Les "gilets jaunes" ciblent toujours mardi autoroutes et dépôts pétroliers que les forces de l'ordre s'emploient à débloquer, au quatrième jour d'un mouvement accusé par le gouvernement de "dérive".
"On a une dérive totale d'une manifestation qui pour l'essentiel était bon enfant samedi", a déclaré mardi sur France 2 le ministre de l'Intérieur Christophe Castaner, pointant une "radicalisation" et "un très très grand nombre de blessés".
Son collègue à l'Économie Bruno Le Maire a lui aussi dénoncé "un certain nombre de dérives dans ces manifestations, homophobes, racistes", avec "de la violence". Il a également évoqué "une déchirure territoriale", assurant que "la vraie réponse (était) l'emploi pour tous" et non de baisser le prix des carburants "d'un ou deux centimes".
À Langueux (Côtes-d'Armor), les forces de l'ordre sont intervenues dans la nuit pour déloger d'un centre commercial "des hommes qui avaient des barres de fer et des cocktails molotov", a indiqué M. Castaner.
En Haute-Savoie, un pneu enflammé a été posé contre une pompe à essence d'une station-service, mais l'incendie a été rapidement maîtrisé, selon la gendarmerie.
Depuis le début samedi de cette mobilisation contre la hausse des prix du carburant, les manifestations ont fait un mort, quelque 530 blessés, dont 17 graves.
Lundi, environ 27.000 personnes avaient participé à ce mouvement qui se veut apolitique et asyndical, selon le comptage du ministère de l'Intérieur. Elles étaient 290.000 samedi.
Voulant afficher leur fermeté, les autorités ont appelé les manifestants à respecter la liberté de circulation et prévenu que les forces de l'ordre allaient débloquer "méthodiquement" les dépôts pétroliers et les sites sensibles.
Deux dépôts de carburants ont été débloqués lundi soir et "d'autres le seront ce matin", a indiqué le ministre de l'Intérieur.
Ainsi, les dépôts de Lucciana (Haute-Corse), Frontignan (Hérault), Cournon d'Auvergne (Puy-de-Dôme) et Vern-sur-Seiche (Ille-et-Vilaine) ont été débloqués dans la matinée.
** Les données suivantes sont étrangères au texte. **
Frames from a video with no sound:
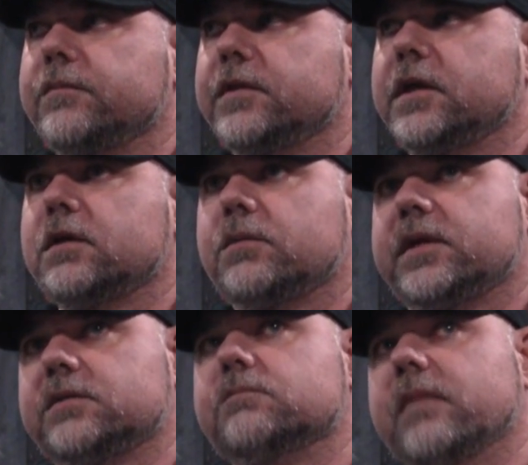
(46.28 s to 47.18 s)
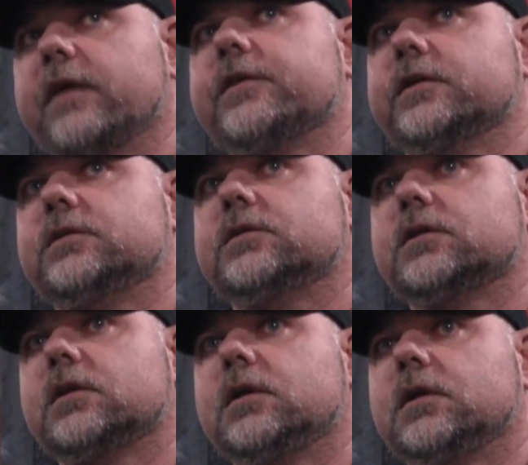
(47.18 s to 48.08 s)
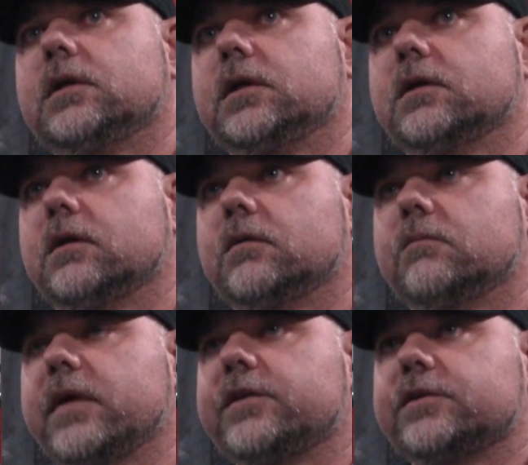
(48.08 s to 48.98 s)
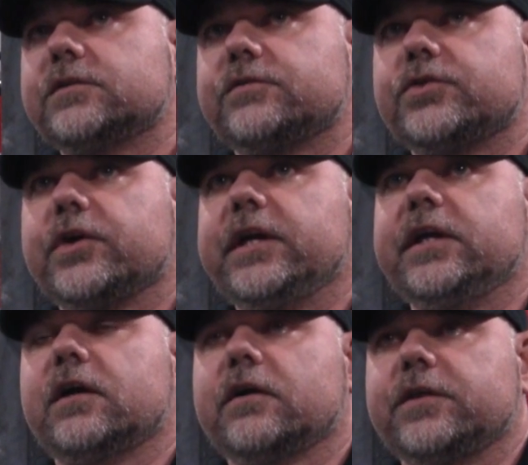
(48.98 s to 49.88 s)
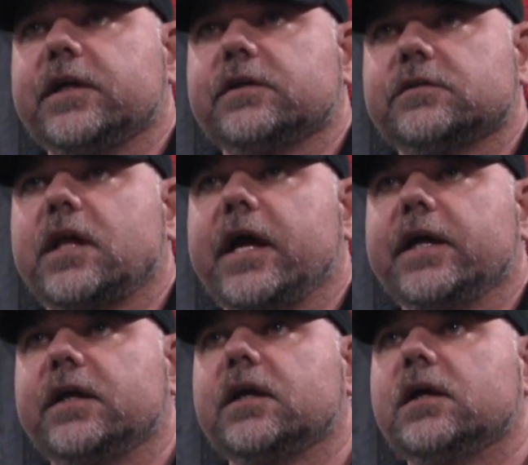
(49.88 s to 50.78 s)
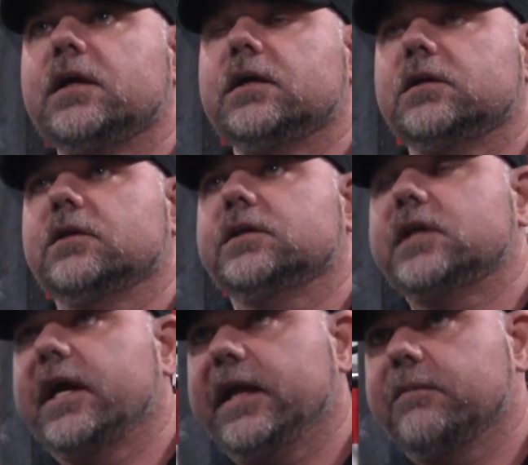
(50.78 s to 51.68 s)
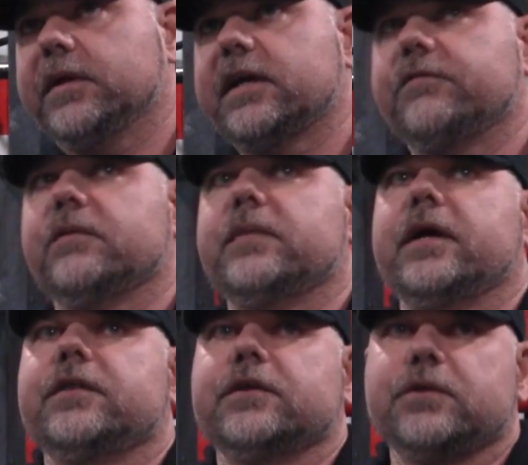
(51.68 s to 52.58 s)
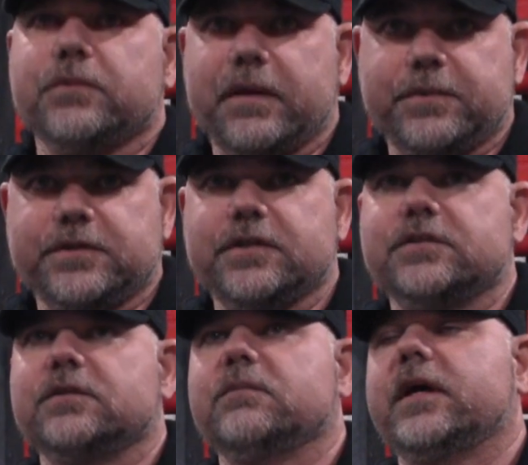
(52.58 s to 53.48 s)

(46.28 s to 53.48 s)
The other one is methods. You know, methods of training are things like, you know, the dynamic effort method, the repetition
Les accès aux dépôts de Lespinasse (Haute-Garonne), de Fos-sur-Mer et Lavera (Bouches-du-Rhône) étaient eux sur le point d'être libérés par les CRS, selon les journalistes de l'AFP.
Plusieurs barrages sur des axes routiers ont également été évacués, notamment à Caen où les forces de l'ordre ont eu recours à des gaz lacrymogènes, dans la ville voisine de Lisieux (Calvados), où une centaine de camions étaient bloqués, et sur l'A16 à Calais.
- "Tendance à l'amélioration" -
D'autres barrages, bloquants ou filtrants, et des opérations escargots persistent néanmoins partout en France à proximité des péages, des échangeurs autoroutiers et sur des ronds-points.
"La tendance est à l'amélioration même si plusieurs points de perturbations subsistent ou pourraient réapparaître sur le réseau Vinci Autoroutes", a indiqué l'opérateur dans un point de situation à 8H00, relevant des "mouvements et blocages" sur plusieurs axes autoroutiers (A7, A8, A9...).
L'A10 était notamment bloquée au nord de Bordeaux, où le péage de Virsac était toujours occupé par des gilets jaunes.
Dans le Nord, une vingtaine de poids lourds sont à l'arrêt sur l'A25, selon la préfecture.
En Auvergne-Rhône-Alpes, des barrages continuent de perturber la circulation à Brioude (Haute-Loire) où les poids lourds sont bloqués, et sur un rond-point d'accès à l'A7 à Montélimar (Drôme).
Un homme de 32 ans a été condamné lundi à Strasbourg à quatre mois de prison ferme pour mise en danger de la vie d'autrui et entrave à la circulation. Samedi, il avait formé une chaîne humaine sur l'autoroute et traversé un terre-plein central avec quatre autres personnes.
Le tribunal correctionnel de Grasse (Alpes-Maritimes) a, lui, condamné à six mois avec sursis un automobiliste de 41 ans qui avait renversé un policier en forçant un barrage de gilets jaunes.
La grogne pourrait se poursuivre dans les prochains jours: des appels à bloquer Paris samedi commencent à fleurir sur les réseaux sociaux, appelant parfois à un "Acte 2" du mouvement.
Le mouvement, lancé sur les réseaux sociaux et qui n'a pas de leader connu, est soutenu par près des trois quarts des Français, selon plusieurs sondages. D'abord concentrés sur la hausse du prix des carburants, les motifs de griefs se sont ensuite élargis à une dénonciation plus globale en matière de taxation et de baisse du pouvoir d'achat.